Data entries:
·····

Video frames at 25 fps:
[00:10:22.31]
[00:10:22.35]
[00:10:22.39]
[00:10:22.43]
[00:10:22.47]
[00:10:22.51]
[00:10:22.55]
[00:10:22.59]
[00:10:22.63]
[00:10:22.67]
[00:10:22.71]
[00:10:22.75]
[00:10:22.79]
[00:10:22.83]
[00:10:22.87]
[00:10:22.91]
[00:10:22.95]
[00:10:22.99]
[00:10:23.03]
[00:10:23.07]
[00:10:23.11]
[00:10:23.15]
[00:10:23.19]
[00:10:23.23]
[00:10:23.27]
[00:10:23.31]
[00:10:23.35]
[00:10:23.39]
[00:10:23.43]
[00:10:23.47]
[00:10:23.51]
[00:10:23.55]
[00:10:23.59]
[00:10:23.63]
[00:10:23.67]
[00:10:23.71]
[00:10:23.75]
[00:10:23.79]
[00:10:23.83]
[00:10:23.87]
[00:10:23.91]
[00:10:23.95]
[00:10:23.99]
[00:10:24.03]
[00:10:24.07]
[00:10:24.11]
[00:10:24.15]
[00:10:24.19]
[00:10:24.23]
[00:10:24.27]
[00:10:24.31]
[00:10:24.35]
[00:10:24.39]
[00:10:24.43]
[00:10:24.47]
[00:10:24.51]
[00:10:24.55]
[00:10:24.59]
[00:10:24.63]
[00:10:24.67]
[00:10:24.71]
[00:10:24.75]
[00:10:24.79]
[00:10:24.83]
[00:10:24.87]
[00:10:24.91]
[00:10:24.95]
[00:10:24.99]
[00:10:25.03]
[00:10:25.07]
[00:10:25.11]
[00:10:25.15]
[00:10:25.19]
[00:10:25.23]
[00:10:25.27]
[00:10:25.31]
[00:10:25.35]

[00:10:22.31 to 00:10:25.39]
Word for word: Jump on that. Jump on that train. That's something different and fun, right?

·····

◆ Exercise objective ◆
Please print out every record exactly as it is written.

◆ Answer box ◆
Video frames at 25 fps:
[00:10:22.31]
[00:10:22.35]
[00:10:22.39]
[00:10:22.43]
[00:10:22.47]
[00:10:22.51]
[00:10:22.55]
[00:10:22.59]
[00:10:22.63]
[00:10:22.67]
[00:10:22.71]
[00:10:22.75]
[00:10:22.79]
[00:10:22.83]
[00:10:22.87]
[00:10:22.91]
[00:10:22.95]
[00:10:22.99]
[00:10:23.03]
[00:10:23.07]
[00:10:23.11]
[00:10:23.15]
[00:10:23.19]
[00:10:23.23]
[00:10:23.27]
[00:10:23.31]
[00:10:23.35]
[00:10:23.39]
[00:10:23.43]
[00:10:23.47]
[00:10:23.51]
[00:10:23.55]
[00:10:23.59]
[00:10:23.63]
[00:10:23.67]
[00:10:23.71]
[00:10:23.75]
[00:10:23.79]
[00:10:23.83]
[00:10:23.87]
[00:10:23.91]
[00:10:23.95]
[00:10:23.99]
[00:10:24.03]
[00:10:24.07]
[00:10:24.11]
[00:10:24.15]
[00:10:24.19]
[00:10:24.23]
[00:10:24.27]
[00:10:24.31]
[00:10:24.35]
[00:10:24.39]
[00:10:24.43]
[00:10:24.47]
[00:10:24.51]
[00:10:24.55]
[00:10:24.59]
[00:10:24.63]
[00:10:24.67]
[00:10:24.71]
[00:10:24.75]
[00:10:24.79]
[00:10:24.83]
[00:10:24.87]
[00:10:24.91]
[00:10:24.95]
[00:10:24.99]
[00:10:25.03]
[00:10:25.07]
[00:10:25.11]
[00:10:25.15]
[00:10:25.19]
[00:10:25.23]
[00:10:25.27]
[00:10:25.31]
[00:10:25.35]

[00:10:22.31 to 00:10:25.39]
Word for word: Jump on that. Jump on that train. That's something different and fun, right?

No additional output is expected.